■ TRY IT: Output each entry in full so that the result matches the data exactly.

=== MATERIALS PROVIDED ===

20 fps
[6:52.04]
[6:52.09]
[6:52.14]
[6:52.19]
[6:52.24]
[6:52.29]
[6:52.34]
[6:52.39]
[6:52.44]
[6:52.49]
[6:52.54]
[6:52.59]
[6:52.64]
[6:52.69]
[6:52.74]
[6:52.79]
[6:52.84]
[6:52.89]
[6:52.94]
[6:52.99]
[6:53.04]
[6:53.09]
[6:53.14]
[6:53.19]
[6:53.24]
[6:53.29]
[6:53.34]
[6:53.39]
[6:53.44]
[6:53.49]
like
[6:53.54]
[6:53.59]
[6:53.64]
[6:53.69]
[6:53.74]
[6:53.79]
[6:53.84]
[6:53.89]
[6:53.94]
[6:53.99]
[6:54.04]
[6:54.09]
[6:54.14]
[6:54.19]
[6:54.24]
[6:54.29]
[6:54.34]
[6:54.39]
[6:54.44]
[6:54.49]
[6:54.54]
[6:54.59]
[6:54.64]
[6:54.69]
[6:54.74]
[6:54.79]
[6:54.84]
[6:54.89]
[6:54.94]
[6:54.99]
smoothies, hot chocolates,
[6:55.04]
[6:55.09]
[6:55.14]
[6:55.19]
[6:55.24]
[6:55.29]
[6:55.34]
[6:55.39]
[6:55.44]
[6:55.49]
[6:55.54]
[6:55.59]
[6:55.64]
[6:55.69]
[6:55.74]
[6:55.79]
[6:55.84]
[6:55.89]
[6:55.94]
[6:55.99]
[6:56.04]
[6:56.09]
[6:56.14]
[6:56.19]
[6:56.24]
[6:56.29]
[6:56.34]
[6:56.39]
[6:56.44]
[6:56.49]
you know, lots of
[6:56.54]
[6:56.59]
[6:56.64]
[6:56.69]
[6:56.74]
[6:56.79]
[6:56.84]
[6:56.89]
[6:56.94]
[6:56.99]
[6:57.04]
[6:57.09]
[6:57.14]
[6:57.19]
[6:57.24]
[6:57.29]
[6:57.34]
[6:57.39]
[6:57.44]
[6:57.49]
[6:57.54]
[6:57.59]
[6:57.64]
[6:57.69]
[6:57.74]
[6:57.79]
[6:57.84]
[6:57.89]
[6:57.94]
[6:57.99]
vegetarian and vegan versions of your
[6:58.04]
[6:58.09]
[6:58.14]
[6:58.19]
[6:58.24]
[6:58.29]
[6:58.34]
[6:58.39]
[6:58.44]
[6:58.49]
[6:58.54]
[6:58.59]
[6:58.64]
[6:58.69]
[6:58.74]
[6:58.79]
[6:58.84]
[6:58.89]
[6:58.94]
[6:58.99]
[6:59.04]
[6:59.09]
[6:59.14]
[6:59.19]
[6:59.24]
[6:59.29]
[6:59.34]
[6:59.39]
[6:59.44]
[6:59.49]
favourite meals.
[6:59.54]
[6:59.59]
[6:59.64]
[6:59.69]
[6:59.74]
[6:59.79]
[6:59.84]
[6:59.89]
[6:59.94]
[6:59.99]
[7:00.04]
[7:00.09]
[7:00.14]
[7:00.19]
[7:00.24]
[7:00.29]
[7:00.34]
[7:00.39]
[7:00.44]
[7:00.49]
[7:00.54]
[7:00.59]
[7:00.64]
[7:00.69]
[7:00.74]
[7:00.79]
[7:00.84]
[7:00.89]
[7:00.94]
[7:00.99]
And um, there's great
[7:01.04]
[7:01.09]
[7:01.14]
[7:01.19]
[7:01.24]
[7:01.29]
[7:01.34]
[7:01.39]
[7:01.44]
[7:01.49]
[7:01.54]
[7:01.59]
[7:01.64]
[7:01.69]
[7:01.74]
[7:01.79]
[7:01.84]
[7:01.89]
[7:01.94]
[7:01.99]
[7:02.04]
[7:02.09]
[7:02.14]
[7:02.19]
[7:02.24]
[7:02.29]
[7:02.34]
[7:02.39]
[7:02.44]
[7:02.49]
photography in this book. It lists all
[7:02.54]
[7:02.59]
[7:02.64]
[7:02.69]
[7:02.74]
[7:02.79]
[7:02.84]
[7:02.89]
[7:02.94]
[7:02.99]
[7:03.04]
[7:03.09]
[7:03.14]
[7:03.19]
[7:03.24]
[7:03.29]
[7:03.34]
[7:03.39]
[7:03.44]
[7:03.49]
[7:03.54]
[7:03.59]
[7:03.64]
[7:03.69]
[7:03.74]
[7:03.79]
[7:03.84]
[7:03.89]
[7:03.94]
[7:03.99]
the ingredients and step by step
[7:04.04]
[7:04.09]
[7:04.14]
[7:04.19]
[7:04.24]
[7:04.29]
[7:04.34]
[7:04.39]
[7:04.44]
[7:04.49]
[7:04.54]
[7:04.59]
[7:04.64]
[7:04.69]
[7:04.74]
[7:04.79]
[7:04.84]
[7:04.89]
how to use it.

===

■ TASK ANSWER:
20 fps
[6:52.04]
[6:52.09]
[6:52.14]
[6:52.19]
[6:52.24]
[6:52.29]
[6:52.34]
[6:52.39]
[6:52.44]
[6:52.49]
[6:52.54]
[6:52.59]
[6:52.64]
[6:52.69]
[6:52.74]
[6:52.79]
[6:52.84]
[6:52.89]
[6:52.94]
[6:52.99]
[6:53.04]
[6:53.09]
[6:53.14]
[6:53.19]
[6:53.24]
[6:53.29]
[6:53.34]
[6:53.39]
[6:53.44]
[6:53.49]
like
[6:53.54]
[6:53.59]
[6:53.64]
[6:53.69]
[6:53.74]
[6:53.79]
[6:53.84]
[6:53.89]
[6:53.94]
[6:53.99]
[6:54.04]
[6:54.09]
[6:54.14]
[6:54.19]
[6:54.24]
[6:54.29]
[6:54.34]
[6:54.39]
[6:54.44]
[6:54.49]
[6:54.54]
[6:54.59]
[6:54.64]
[6:54.69]
[6:54.74]
[6:54.79]
[6:54.84]
[6:54.89]
[6:54.94]
[6:54.99]
smoothies, hot chocolates,
[6:55.04]
[6:55.09]
[6:55.14]
[6:55.19]
[6:55.24]
[6:55.29]
[6:55.34]
[6:55.39]
[6:55.44]
[6:55.49]
[6:55.54]
[6:55.59]
[6:55.64]
[6:55.69]
[6:55.74]
[6:55.79]
[6:55.84]
[6:55.89]
[6:55.94]
[6:55.99]
[6:56.04]
[6:56.09]
[6:56.14]
[6:56.19]
[6:56.24]
[6:56.29]
[6:56.34]
[6:56.39]
[6:56.44]
[6:56.49]
you know, lots of
[6:56.54]
[6:56.59]
[6:56.64]
[6:56.69]
[6:56.74]
[6:56.79]
[6:56.84]
[6:56.89]
[6:56.94]
[6:56.99]
[6:57.04]
[6:57.09]
[6:57.14]
[6:57.19]
[6:57.24]
[6:57.29]
[6:57.34]
[6:57.39]
[6:57.44]
[6:57.49]
[6:57.54]
[6:57.59]
[6:57.64]
[6:57.69]
[6:57.74]
[6:57.79]
[6:57.84]
[6:57.89]
[6:57.94]
[6:57.99]
vegetarian and vegan versions of your
[6:58.04]
[6:58.09]
[6:58.14]
[6:58.19]
[6:58.24]
[6:58.29]
[6:58.34]
[6:58.39]
[6:58.44]
[6:58.49]
[6:58.54]
[6:58.59]
[6:58.64]
[6:58.69]
[6:58.74]
[6:58.79]
[6:58.84]
[6:58.89]
[6:58.94]
[6:58.99]
[6:59.04]
[6:59.09]
[6:59.14]
[6:59.19]
[6:59.24]
[6:59.29]
[6:59.34]
[6:59.39]
[6:59.44]
[6:59.49]
favourite meals.
[6:59.54]
[6:59.59]
[6:59.64]
[6:59.69]
[6:59.74]
[6:59.79]
[6:59.84]
[6:59.89]
[6:59.94]
[6:59.99]
[7:00.04]
[7:00.09]
[7:00.14]
[7:00.19]
[7:00.24]
[7:00.29]
[7:00.34]
[7:00.39]
[7:00.44]
[7:00.49]
[7:00.54]
[7:00.59]
[7:00.64]
[7:00.69]
[7:00.74]
[7:00.79]
[7:00.84]
[7:00.89]
[7:00.94]
[7:00.99]
And um, there's great
[7:01.04]
[7:01.09]
[7:01.14]
[7:01.19]
[7:01.24]
[7:01.29]
[7:01.34]
[7:01.39]
[7:01.44]
[7:01.49]
[7:01.54]
[7:01.59]
[7:01.64]
[7:01.69]
[7:01.74]
[7:01.79]
[7:01.84]
[7:01.89]
[7:01.94]
[7:01.99]
[7:02.04]
[7:02.09]
[7:02.14]
[7:02.19]
[7:02.24]
[7:02.29]
[7:02.34]
[7:02.39]
[7:02.44]
[7:02.49]
photography in this book. It lists all
[7:02.54]
[7:02.59]
[7:02.64]
[7:02.69]
[7:02.74]
[7:02.79]
[7:02.84]
[7:02.89]
[7:02.94]
[7:02.99]
[7:03.04]
[7:03.09]
[7:03.14]
[7:03.19]
[7:03.24]
[7:03.29]
[7:03.34]
[7:03.39]
[7:03.44]
[7:03.49]
[7:03.54]
[7:03.59]
[7:03.64]
[7:03.69]
[7:03.74]
[7:03.79]
[7:03.84]
[7:03.89]
[7:03.94]
[7:03.99]
the ingredients and step by step
[7:04.04]
[7:04.09]
[7:04.14]
[7:04.19]
[7:04.24]
[7:04.29]
[7:04.34]
[7:04.39]
[7:04.44]
[7:04.49]
[7:04.54]
[7:04.59]
[7:04.64]
[7:04.69]
[7:04.74]
[7:04.79]
[7:04.84]
[7:04.89]
how to use it.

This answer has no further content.